16. Are you following any of the drama around the @BusinessTeshno Twitter account?

Not particularly, no. It seems like a bit of a storm in a teacup to me. It seems like a little bit of sour grapes. The guys that are doing really well at the top of the techno world are suddenly getting backlash from the guys who are maybe playing to 40 people at tiny little clubs in Berlin.

17. When you’re working with younger artists through your label or the LUZoSCURA project, do you feel like you want to advise or guide them through the industry?

If anyone ever comes to me and asks me for advice about touring, of course I can give them a few war stories and some of the things that maybe they shouldn’t do that I did. But people like to make their own mistakes. They like to learn the hard way. They’re having a whale of a time. They’re rising stars. They just jumped on that first rocket of their career, and it’s an incredible time and you just gotta ride it and hope it doesn’t crash and burn.

18. After having a year at home, what do you think you’re going to do differently when things reopen?

I think everyone’s re-evaluated. I think everyone at certain points ate too much and then got really into exercise. There were a lot of personal journeys going on this past year. There’s a lot that I’m grateful for. Spending time with my family and off the road, you realize how intense that lifestyle is when you’re touring and how looking after your health takes a backseat when you’re doing back-to-back shows, not sleeping and going to work at 2 in the morning.

I’d like to think that coming out of the pandemic I’m going to really be strict about taking time off and keeping that family time sacred. But I know what it’s like. Once the gigs start to fly into the diary, it’s hard to say no. I think once it starts to kick off again it’s going to kick off massively, everywhere.
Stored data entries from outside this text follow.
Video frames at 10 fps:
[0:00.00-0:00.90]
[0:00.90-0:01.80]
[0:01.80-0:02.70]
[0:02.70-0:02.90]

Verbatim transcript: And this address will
19. Are your kids into DJing?

Not particularly. My son’s into football, my older daughter is an artist and she’s into horses, and the little one — at the moment it looks like she’s going to become a wrestler or something. They’re not really into my kind of music anyway. They like whatever’s on TikTok. I mean, the production on some of the trap and hip-hop music I hear on there is incredible. Some of the drum sounds are insanely good. It’s not really my music though.

20. I’m sure you’re still a cool dad, yes?

I don’t know if I was ever cool. I think I was a geek, I got successful, and then time just flies by. Chasing cool is a bit of a hopeless dream anyway.